The next table lists some possible excess k-codes for binary four-digit numbers.

Coding shift code
0000 0001 0010 0011 0100 0101 0110 0111 1000 1001 1010 1011 1100 1101 1110 1111
Excess 0 0 0 1 2 3 4th 5 6th 7th 8th 9 10 11 12 13 14th 15th
Excess-1 1 -1 0 1 2 3 4th 5 6th 7th 8th 9 10 11 12 13 14th
Excess-2 2 -2 -1 0 1 2 3 4th 5 6th 7th 8th 9 10 11 12 13
Excess 3 3 -3 -2 -1 0 1 2 3 4th 5 6th 7th 8th 9 10 11 12
Excess-4 4th -4 -3 -2 -1 0 1 2 3 4th 5 6th 7th 8th 9 10 11
Excess 8 8th -8th -7 -6 -5 -4 -3 -2 -1 0 1 2 3 4th 5 6th 7th

The (4-bit) excess 3 code , which is identical to the excess 3 in the table above, has historical significance - it offers advantages when it comes to representing and calculating with decimal numbers.

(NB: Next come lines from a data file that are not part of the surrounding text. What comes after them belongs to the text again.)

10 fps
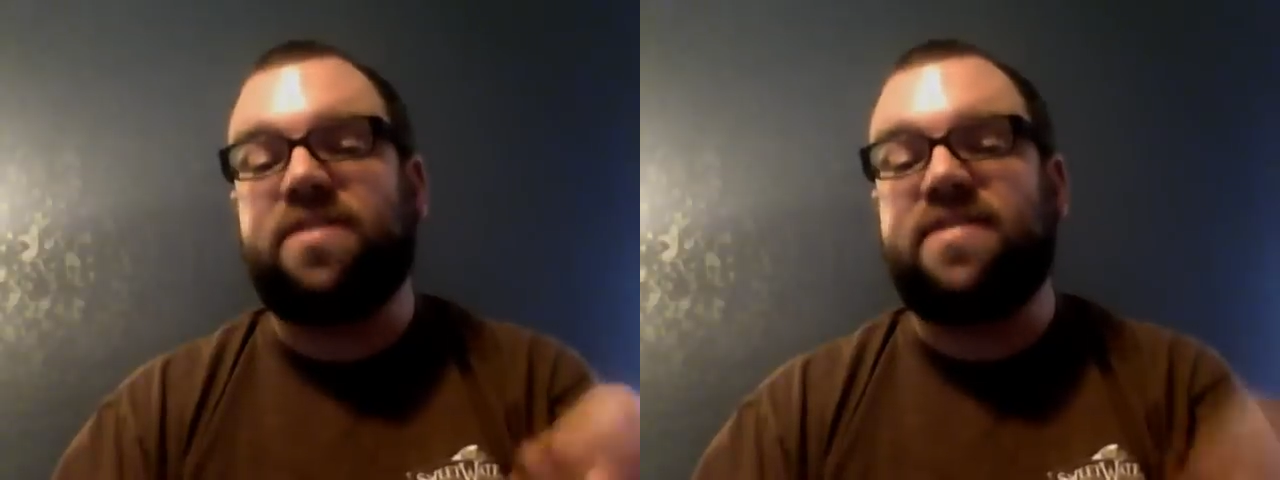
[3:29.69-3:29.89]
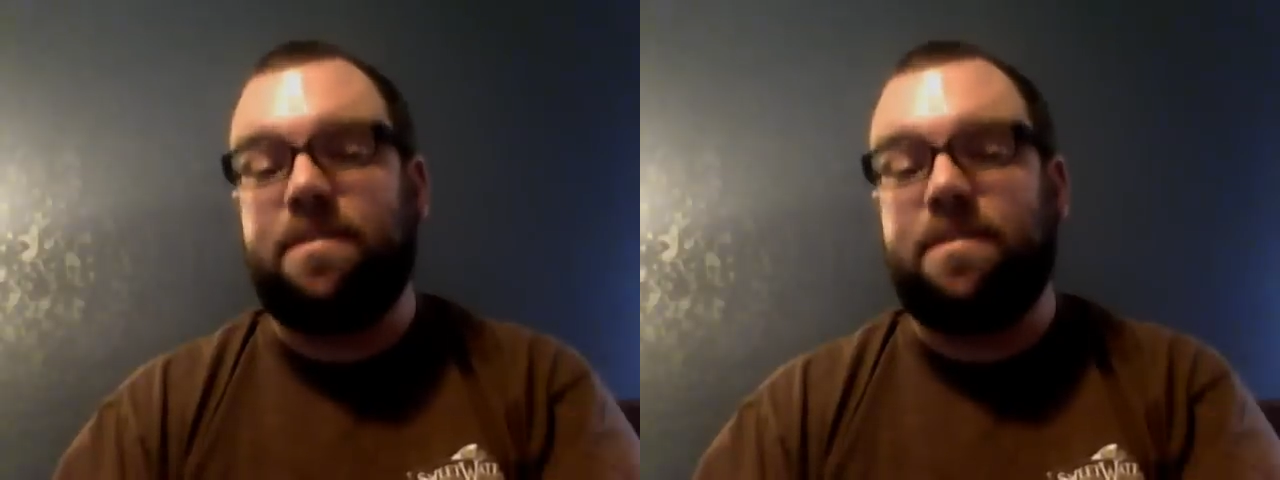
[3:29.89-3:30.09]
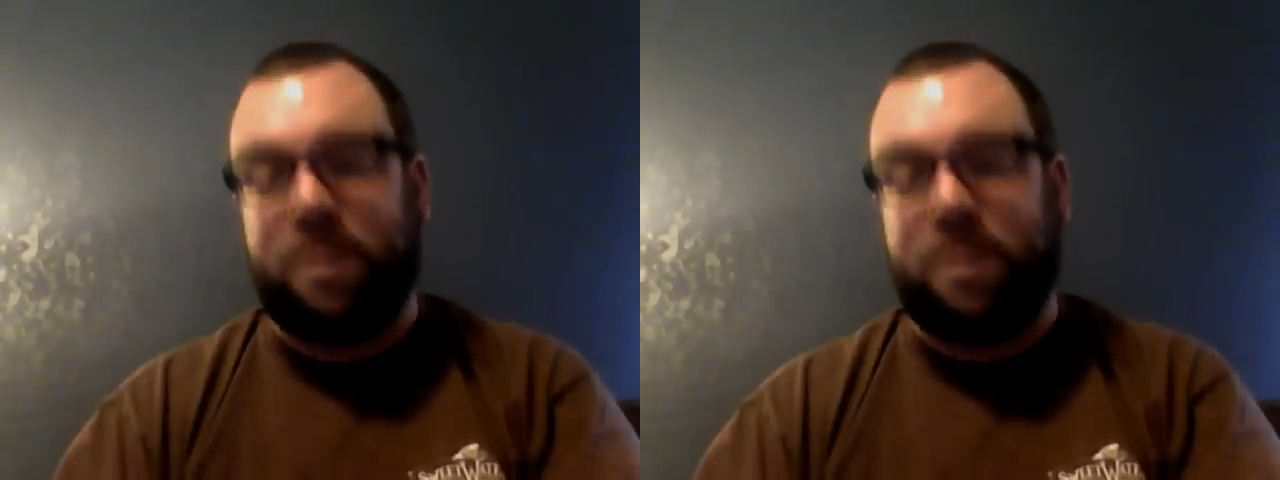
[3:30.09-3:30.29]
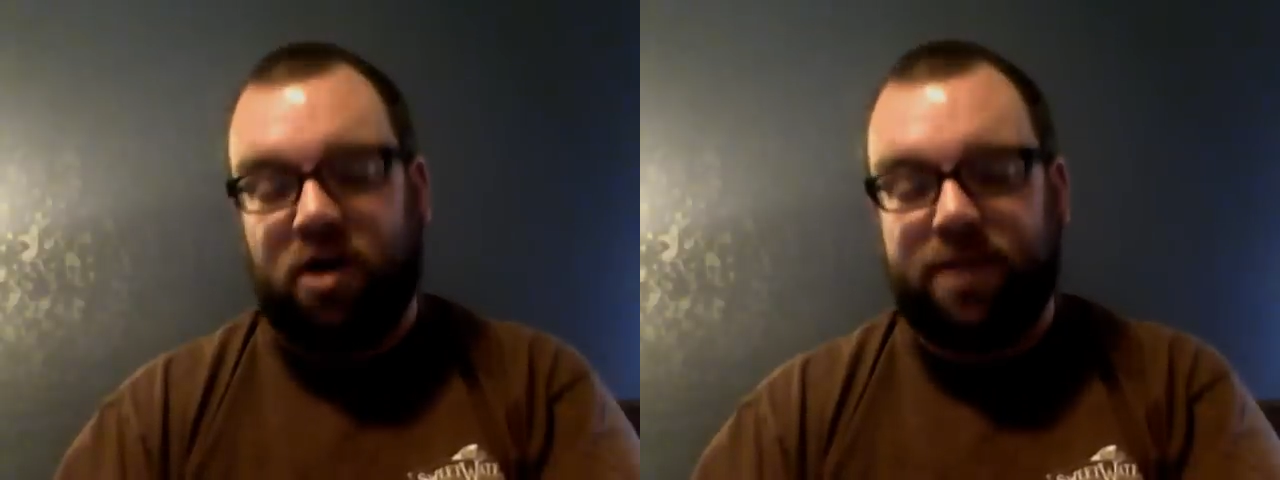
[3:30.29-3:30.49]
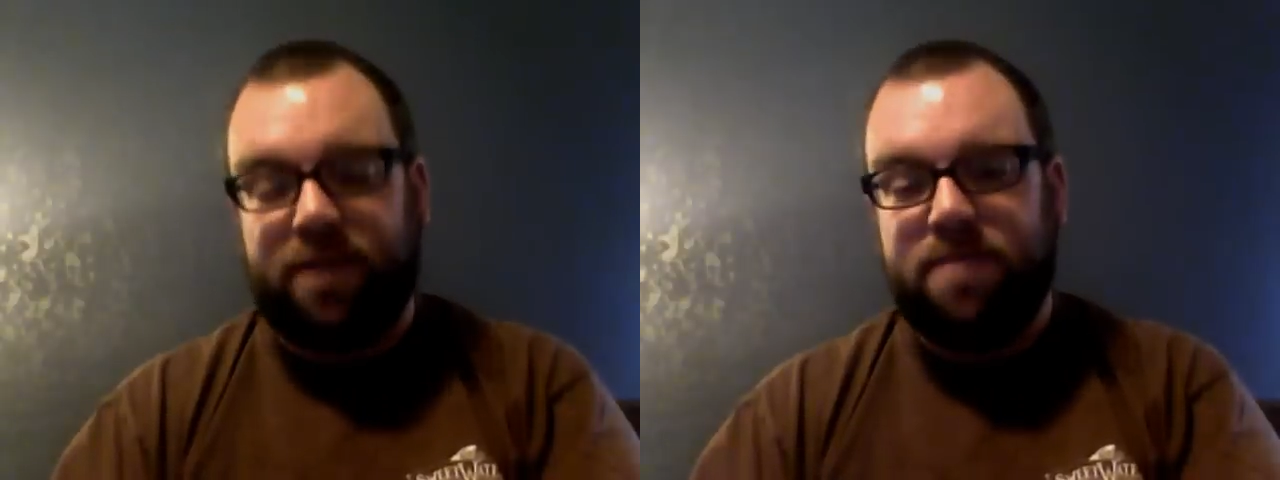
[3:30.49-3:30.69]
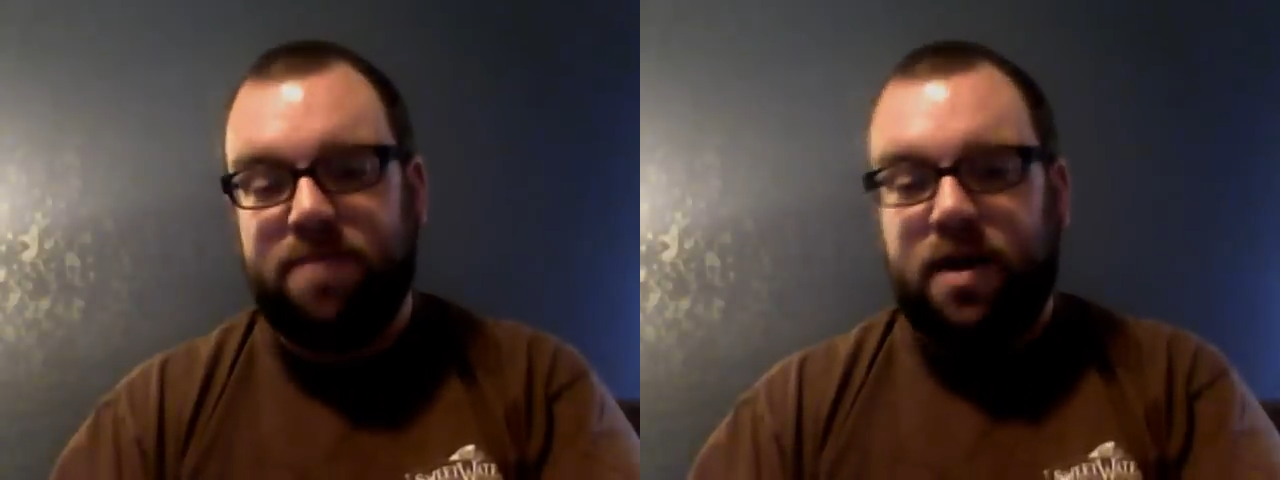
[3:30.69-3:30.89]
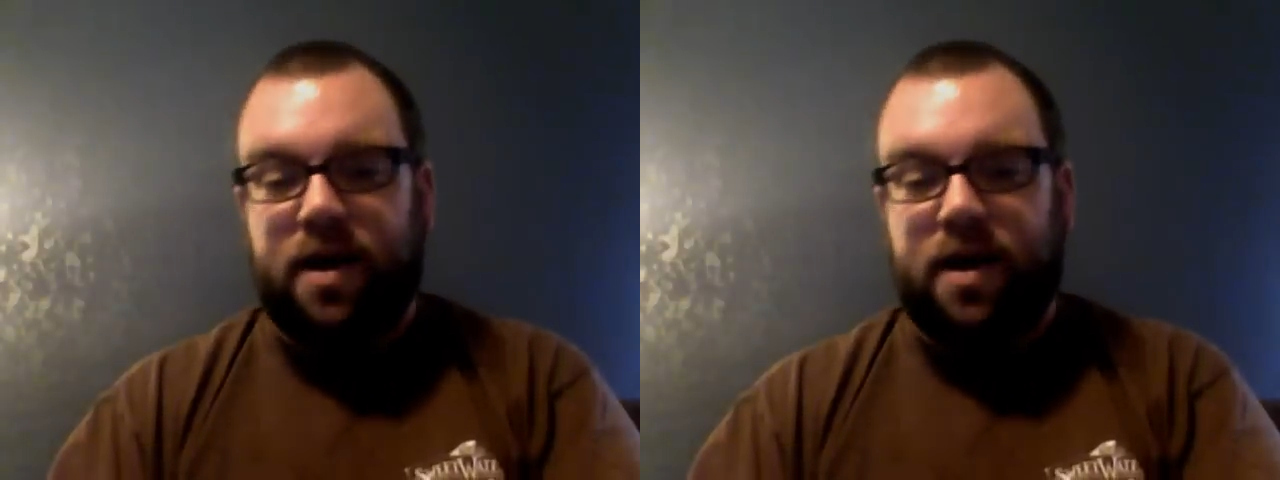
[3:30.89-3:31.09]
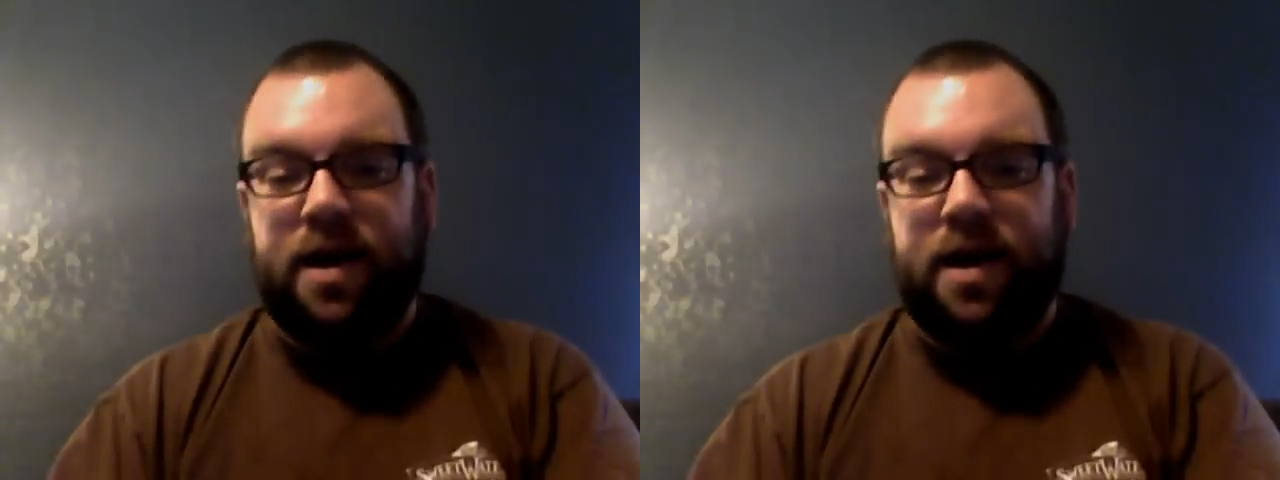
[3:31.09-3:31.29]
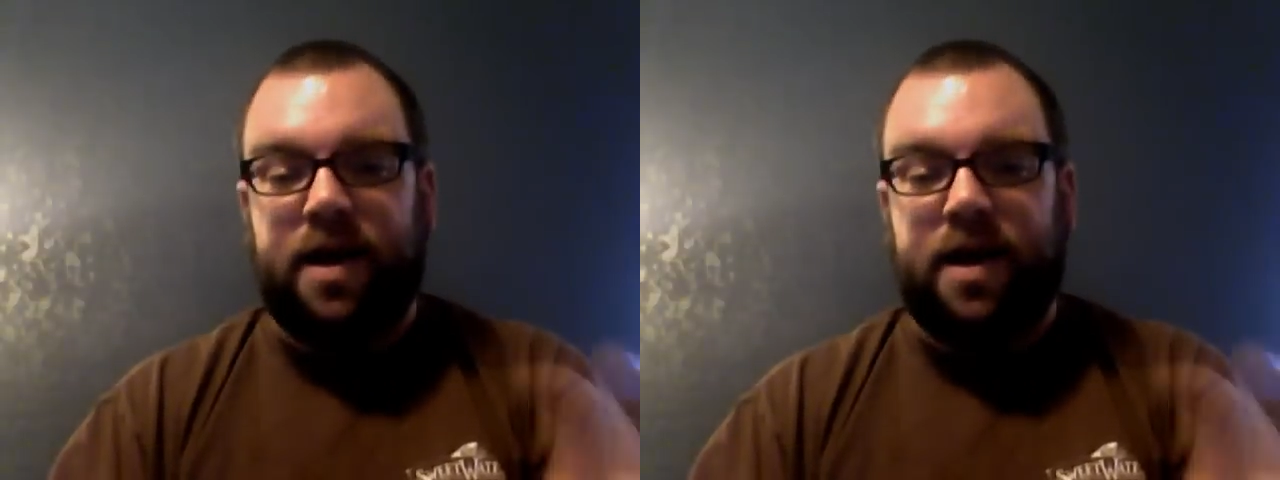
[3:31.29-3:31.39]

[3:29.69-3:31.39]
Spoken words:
sipping on.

The excess k code has a very important and special value here, which is shifted by eight places in the above example (i.e. generally k = 2 n-1 , in the example: excess-8). It divides the range of values ​​of the numbers into two equal halves of negative and nonnegative numbers. For binary four-digit codes (decimal 0 to 15) the excess 8 code represents the numbers from -8 to 7, for five-digit codes it would be the excess 16 code and the value range from -16 to 15. One speaks in the case k = 2 n-1 also short of excess coding , so omits the numerical value k. For example, when the excess representation is used for the exponent, this balanced excess code (half negative and half non-negative) is meant in almost all cases.

To encode a number a, one chooses the smallest number b in the range of values ​​and forms the difference: d = | a - b |. The result is then coded as usual.

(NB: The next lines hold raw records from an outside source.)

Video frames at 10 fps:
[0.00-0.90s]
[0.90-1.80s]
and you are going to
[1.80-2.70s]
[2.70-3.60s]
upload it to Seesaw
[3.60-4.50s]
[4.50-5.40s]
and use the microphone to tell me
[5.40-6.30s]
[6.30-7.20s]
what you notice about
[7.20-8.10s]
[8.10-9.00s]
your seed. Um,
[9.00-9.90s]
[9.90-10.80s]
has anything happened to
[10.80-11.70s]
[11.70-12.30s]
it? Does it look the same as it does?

Conversely, you decode an excess k-coded number by first converting it into a number according to the usual coding and then adding the smallest number in the value range.

Calculation example

The following calculation example only deals with the so to speak balanced excess code (this is the case with k = 2 n-1 ), which divides the numbers evenly into negative and nonnegative ones.

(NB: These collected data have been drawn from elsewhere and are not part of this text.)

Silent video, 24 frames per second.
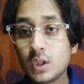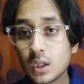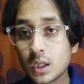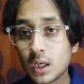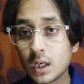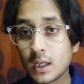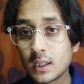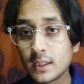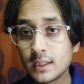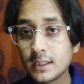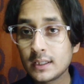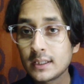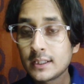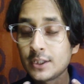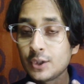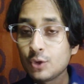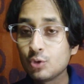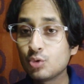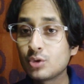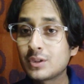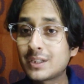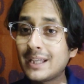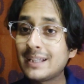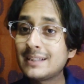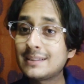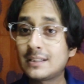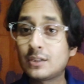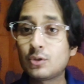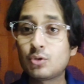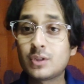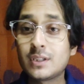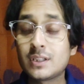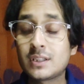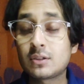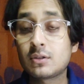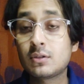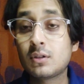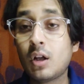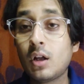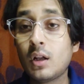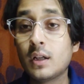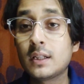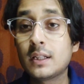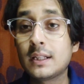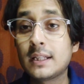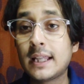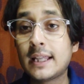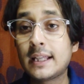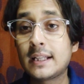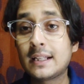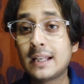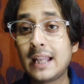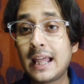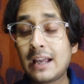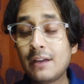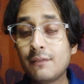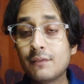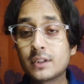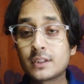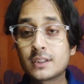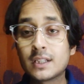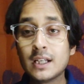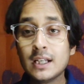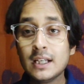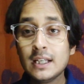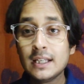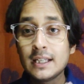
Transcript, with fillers: learn new things into this not like language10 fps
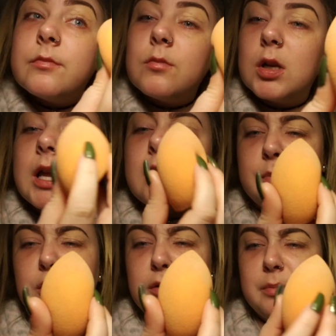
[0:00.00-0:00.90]
Well, not a
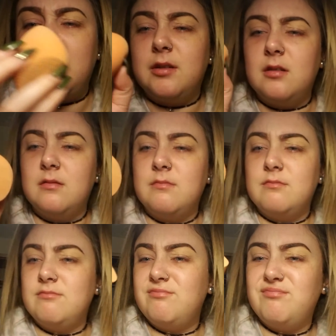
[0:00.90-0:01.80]
beauty blender,
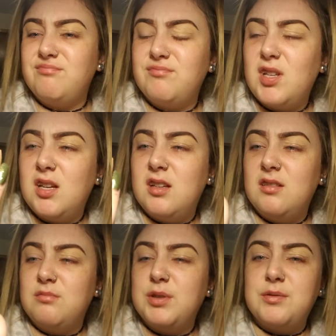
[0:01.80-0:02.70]

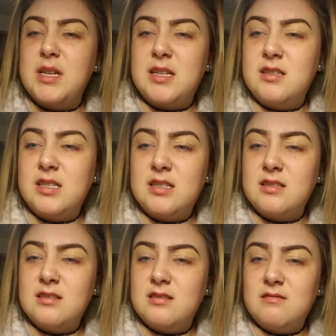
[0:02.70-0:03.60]
Real
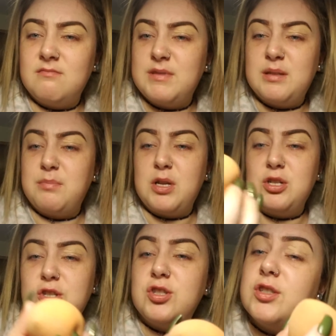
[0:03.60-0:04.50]
Techniques
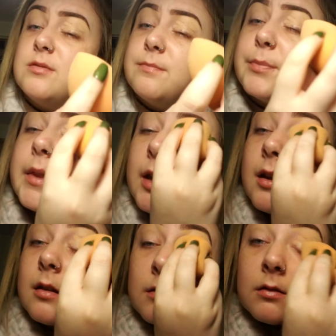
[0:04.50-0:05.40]
sponge
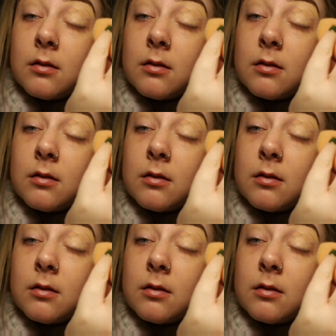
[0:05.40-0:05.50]
thing.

Task: For 8 bits, code the number -79 in excess 128 coding

The code length is n = 8; so for the usual binary representation:

000000002 = 010

and

111111112 = 25510

Since the number is to be coded excess 128, the range of values ​​shifts to:

00000000Exzess-128 = -12810

or.

11111111Exzess-128 = +12710

Coding:

Die zu codierende Zahl ist a = -79.
Die kleinste Zahl im Wertebereich ist b = -128
Die Differenz ist d = |-79 - (-128)| = 49
In der Standardcodierung ist d = 4910 = 001100012

So the solution is : a = -79 10 = 00110001 excess-128

The decoding is analogous: 00110001 can be decoded to 49 according to the standard coding. Then the smallest number in the value range is added, here -128, i.e.: 49 - 128 = -79.

application

Excess code is tolerant of binary addition / subtraction and lexical size comparison. In the IEEE-754 standard for representing floating point numbers, the exponent is encoded in a form similar to an excess code. However, integer values ​​are mostly processed in two's complement in the arithmetic unit of modern hardware .

See also

Individual evidence

  1. Excess 8 code is called the offset binary here. See this PDF file.